Additionally, document all communications with the insurance company and its adjuster. Most insurance companies keep claims diary notes, which include communications with the policyholder, so having your own “claims diary” and documentation may be helpful if a dispute later arises as to representations made to you or as to the extent of the damages.
Step Three: Mitigate Your Damages—Protect Your Property from Further Damage
In Texas, a policyholder is required to mitigate damages at “trifling” expense. This means that you must do what you can afford to do to keep any of the damages from getting worse. Examples of mitigation are placing a tarp over a hole in your roof or shutting off the water supply to your building when a pipe has burst.
Step Four: Cooperate with Reasonable Requests for Documents & Inspections
Within 15 business days after conducting its investigation, the insurance company must notify the policyholder of its decision to pay or deny the claim, or whether it requires more information in order to make its decision. If it decides to pay on the claim, it must do so within 5 business days. In the event of a catastrophe, the carrier is given 15 additional days.
Most policies require the policyholder to allow the insurance company reasonable access to inspect the damages and to comply with reasonable requests for documents, such as receipts or invoices. It may require more than one inspection. As long as the requests are reasonable, a policyholder should comply.

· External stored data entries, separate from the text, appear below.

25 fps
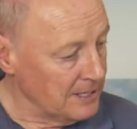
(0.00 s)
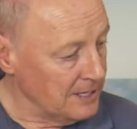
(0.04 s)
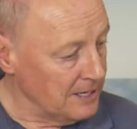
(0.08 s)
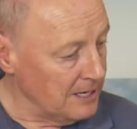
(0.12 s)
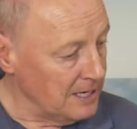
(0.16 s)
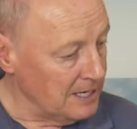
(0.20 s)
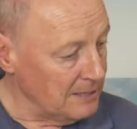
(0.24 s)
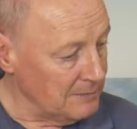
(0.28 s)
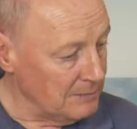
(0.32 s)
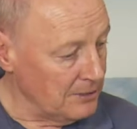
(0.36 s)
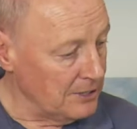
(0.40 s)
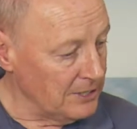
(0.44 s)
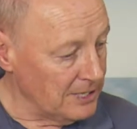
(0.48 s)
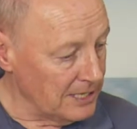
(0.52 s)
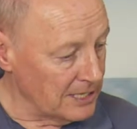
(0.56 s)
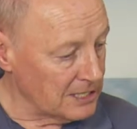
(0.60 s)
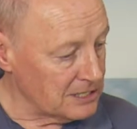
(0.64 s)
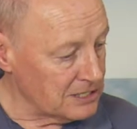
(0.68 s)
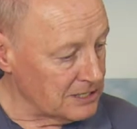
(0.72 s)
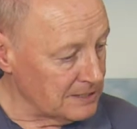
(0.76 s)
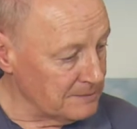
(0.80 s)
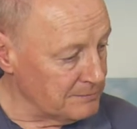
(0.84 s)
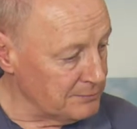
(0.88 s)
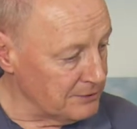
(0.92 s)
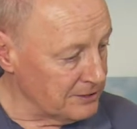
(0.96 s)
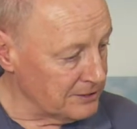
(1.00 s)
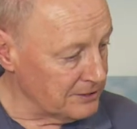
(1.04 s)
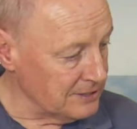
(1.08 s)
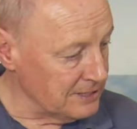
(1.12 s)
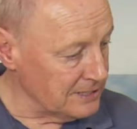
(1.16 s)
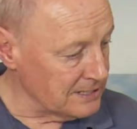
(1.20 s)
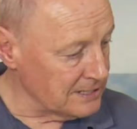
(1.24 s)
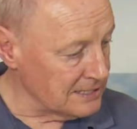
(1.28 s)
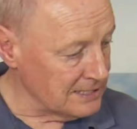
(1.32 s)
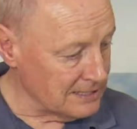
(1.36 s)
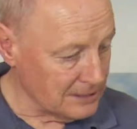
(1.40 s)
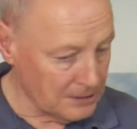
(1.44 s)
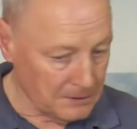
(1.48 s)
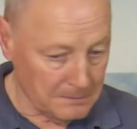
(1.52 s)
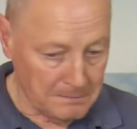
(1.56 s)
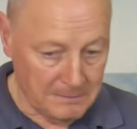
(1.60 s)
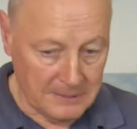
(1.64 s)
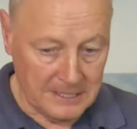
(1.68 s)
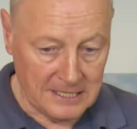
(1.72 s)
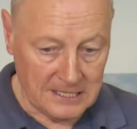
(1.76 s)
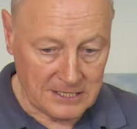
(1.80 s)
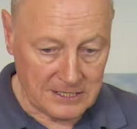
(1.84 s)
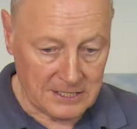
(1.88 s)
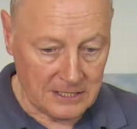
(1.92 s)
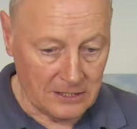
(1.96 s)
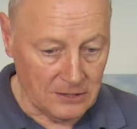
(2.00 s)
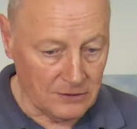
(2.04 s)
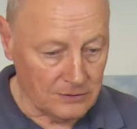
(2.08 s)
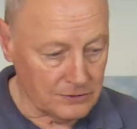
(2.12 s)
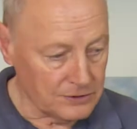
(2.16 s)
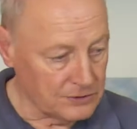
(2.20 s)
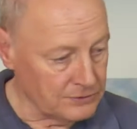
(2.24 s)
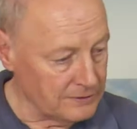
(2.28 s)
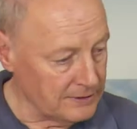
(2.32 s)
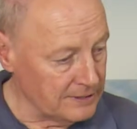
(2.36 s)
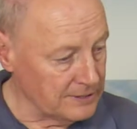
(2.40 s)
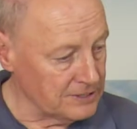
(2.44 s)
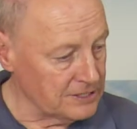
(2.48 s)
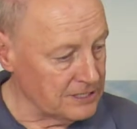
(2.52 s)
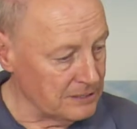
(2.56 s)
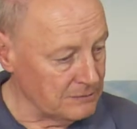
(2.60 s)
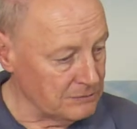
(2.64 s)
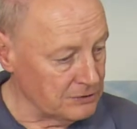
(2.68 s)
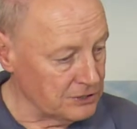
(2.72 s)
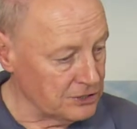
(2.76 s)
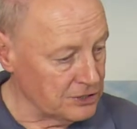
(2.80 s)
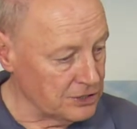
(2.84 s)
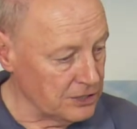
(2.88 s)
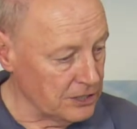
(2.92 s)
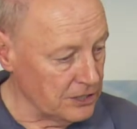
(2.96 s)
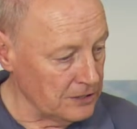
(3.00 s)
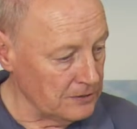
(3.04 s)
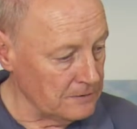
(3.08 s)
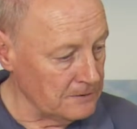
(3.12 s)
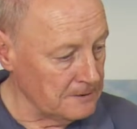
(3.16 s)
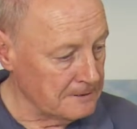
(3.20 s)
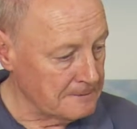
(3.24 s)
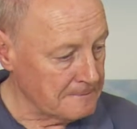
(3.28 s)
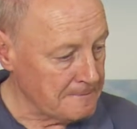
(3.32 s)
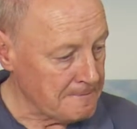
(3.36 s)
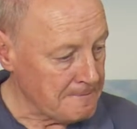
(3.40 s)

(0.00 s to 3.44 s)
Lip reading: and I might actually bring this little piece along to our summer show,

If the insurance company has required more information in order to make a claim decision, it must pay or deny the claim within 45 days after such notice.

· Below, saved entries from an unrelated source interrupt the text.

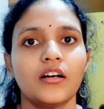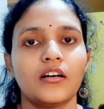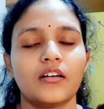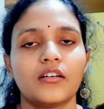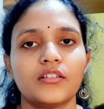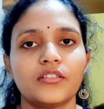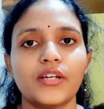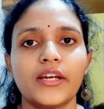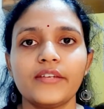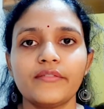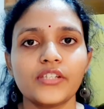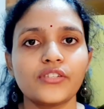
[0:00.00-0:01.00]

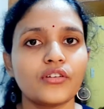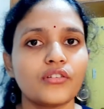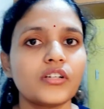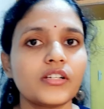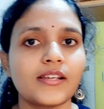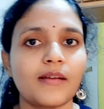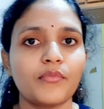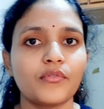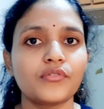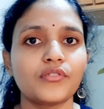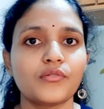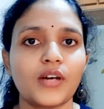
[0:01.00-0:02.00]
Anyways, you're not
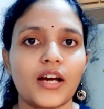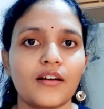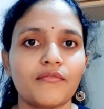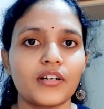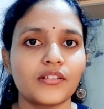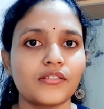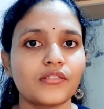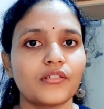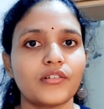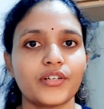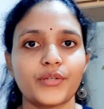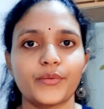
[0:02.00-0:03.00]
supposed to have once
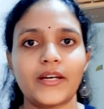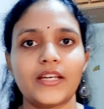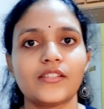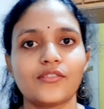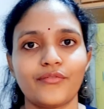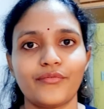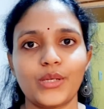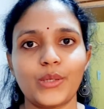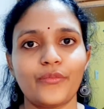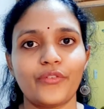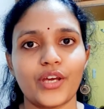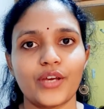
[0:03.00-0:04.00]
or twice of
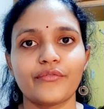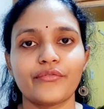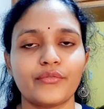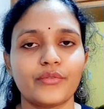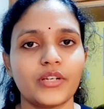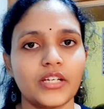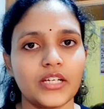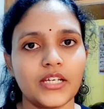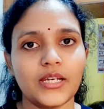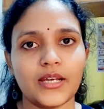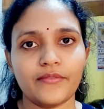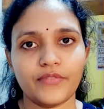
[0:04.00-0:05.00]
deep frying food
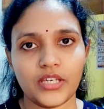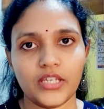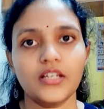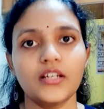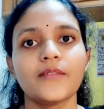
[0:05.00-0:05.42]
in a week.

Step Five: Beware of Releasing and/or Waiving Your Rights
Once an insurance company has made a decision of what it believes is owed under the policy, it must make an undisputed claim payment. It is a violation of the Texas Insurance Code for an insurer to ask a policyholder to sign a release of liability or a waiver of rights in order to receive an undisputed payment of policy benefits.
If an insurance company claims that some of the claim payment is actually disputed, it may have a right to ask for a release. However, never sign a final settlement, release of liability, or waiver of rights without fully understanding the document and consequences of signing it. In most cases, you are waiving your legal rights to later seek the full amount of the damages which should have been covered by your policy, as well as prompt payment penalties and attorneys’ fees.
Step Six: Ask for Help
If at any time during the claims process you feel you are not being treated fairly, contact the Texas Department of Insurance, a public adjuster or, as a last resort, an attorney who focuses on representing policyholders.

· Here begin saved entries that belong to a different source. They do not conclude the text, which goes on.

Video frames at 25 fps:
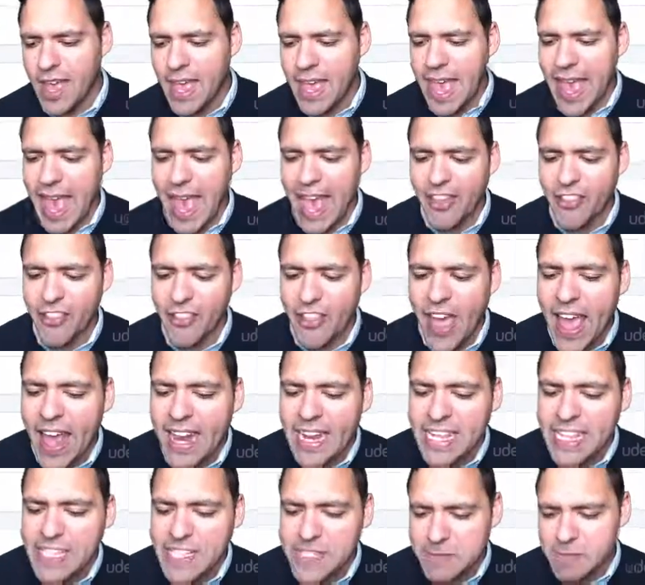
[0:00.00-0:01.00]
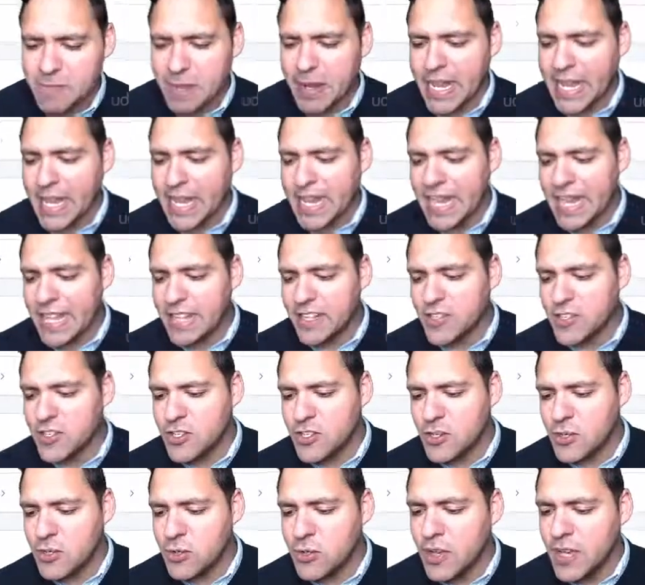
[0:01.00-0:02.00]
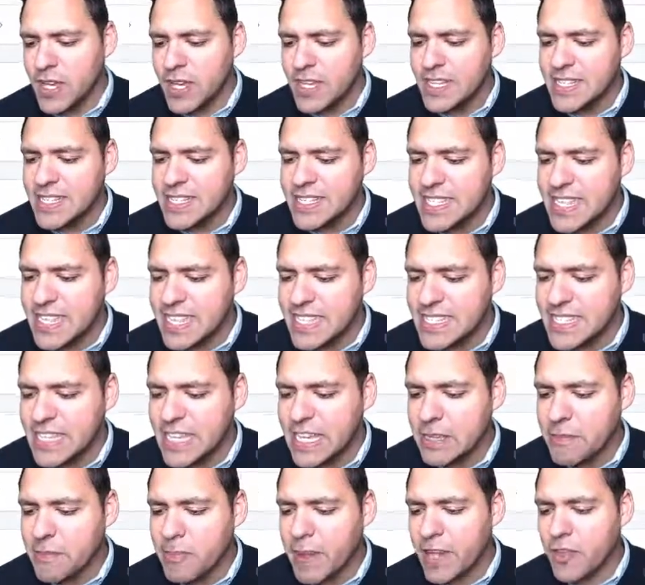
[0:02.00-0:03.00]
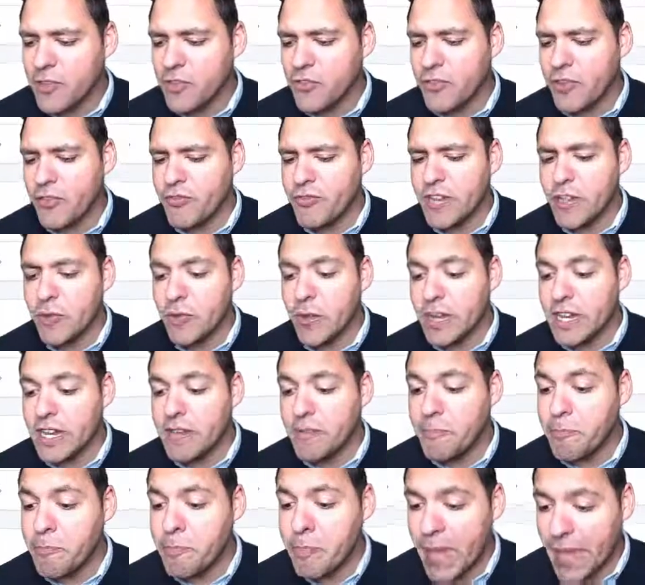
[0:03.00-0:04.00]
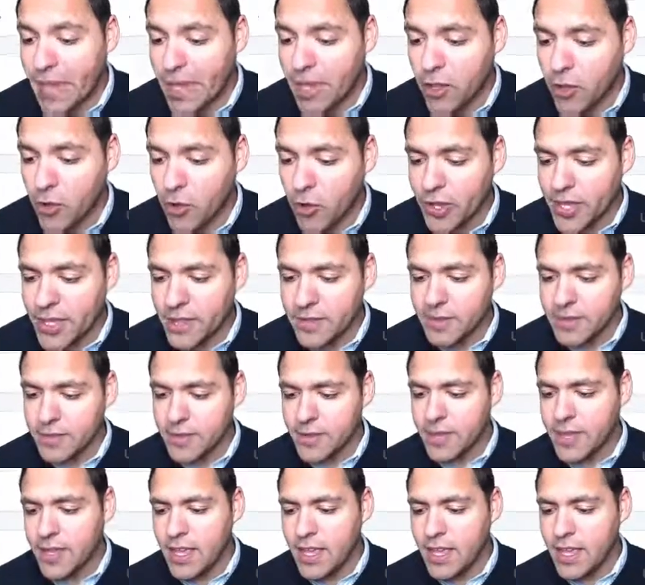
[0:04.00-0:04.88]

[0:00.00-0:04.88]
And that is split into £16.51 in Bitcoin,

A legitimate contractor or roofer will always give you a bid for the work they will perform. Beware of any contractor or roofer that wants you to sign a contract that does not have an amount they would charge, but rather says they will do the work for the amount paid by the insurance company. This type of contract will bind you and render you unable to get more than one bid to compare quotes. Also, beware of any contractor or roofer that has an arbitration clause in their contract. Arbitration historically favors companies over consumers and costs consumers hundreds or even thousands of dollars
For more information, or to speak to one of our Austin insurance claim lawyers about your situation, call Briggle & Polan, PLLC at (512) 400-3278 today.
. A surplus lines carrier has 30 business days. Surplus lines carriers usually only insure large properties. Check the declarations page of your policy or call your agent to be sure.
 It is also 15 days for a surplus lines carrier.
 20 business days for a surplus lines carrier.
 It is also 45 days for a surplus lines carrier.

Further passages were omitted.